Vision and Reality: Democracy and Citizenship of Women in the Dayton Peace Accords
Categories: Statebuilding
Sub-Categories: Democratization and Political Participation, Peace Accords, Political Transitions
Country: Bosnia and Herzegovina
Region: Europe and Eurasia
Year: 2001
Citation: Chinkin, Christine and Kate Paradine. "Vision and Reality: Democracy and Citizenship of Women in the Dayton Peace Accords." Yale Journal of International Law 26, no. 103 (2001): 103-178.

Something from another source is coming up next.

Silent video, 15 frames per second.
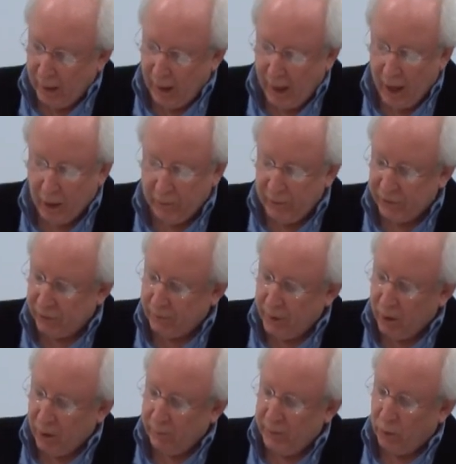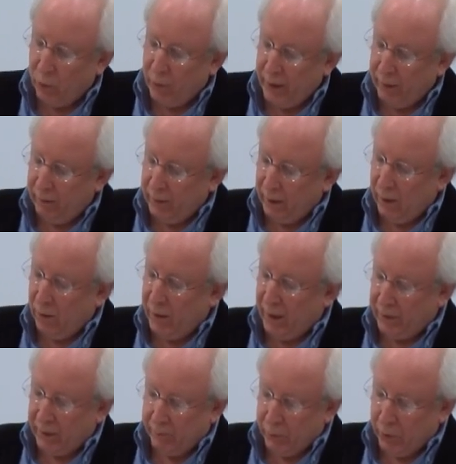out of his apartment window,
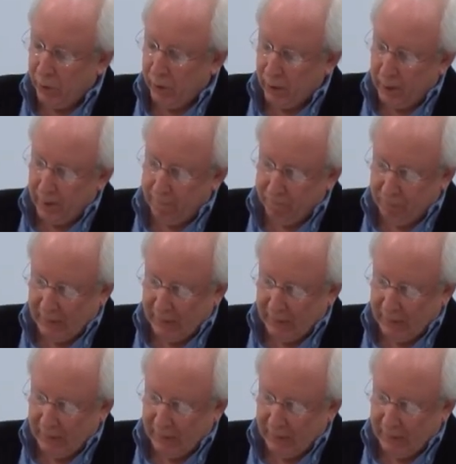and the book,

Sub-Categories: Democratization and Political Participation, Peace Accords, Political Transitions
Country: Bosnia and Herzegovina
Region: Europe and Eurasia
Year: 2001
Citation: Chinkin, Christine and Kate Paradine. "Vision and Reality: Democracy and Citizenship of Women in the Dayton Peace Accords." Yale Journal of International Law 26, no. 103 (2001): 103-178.
Abstract
This Article examines the gendered meanings of the concepts of democracy, citizenship, and human rights in the context of the General Framework Agreement for Peace in Bosnia and Herzegovina (GFA), negotiated in Dayton, Ohio, in 1995.1 The Article is predicated upon the idea that a feminist theory and politics of citizenship and democracy "must embrace an internationalist agenda" 2 and that in turn, for effectiveness and legitimacy, the internationalist agenda must embrace feminist thinking. This Article further argues that the GFA provided an opportunity for the renegotiation of a contested space where democratic concepts of access and participation and citizenship issues of entitlement could be reimagined rather than merely being restated in their familiar, gendered guises. Negotiation of the GFA presented the West with an opportunity to look critically at the position of women within its own societies and to reconfigure societal structures to enhance women's empowerment within post-conflict Bosnia and Herzegovina. This reconfiguration would also have benefited women elsewhere, including those within Western states and institutions.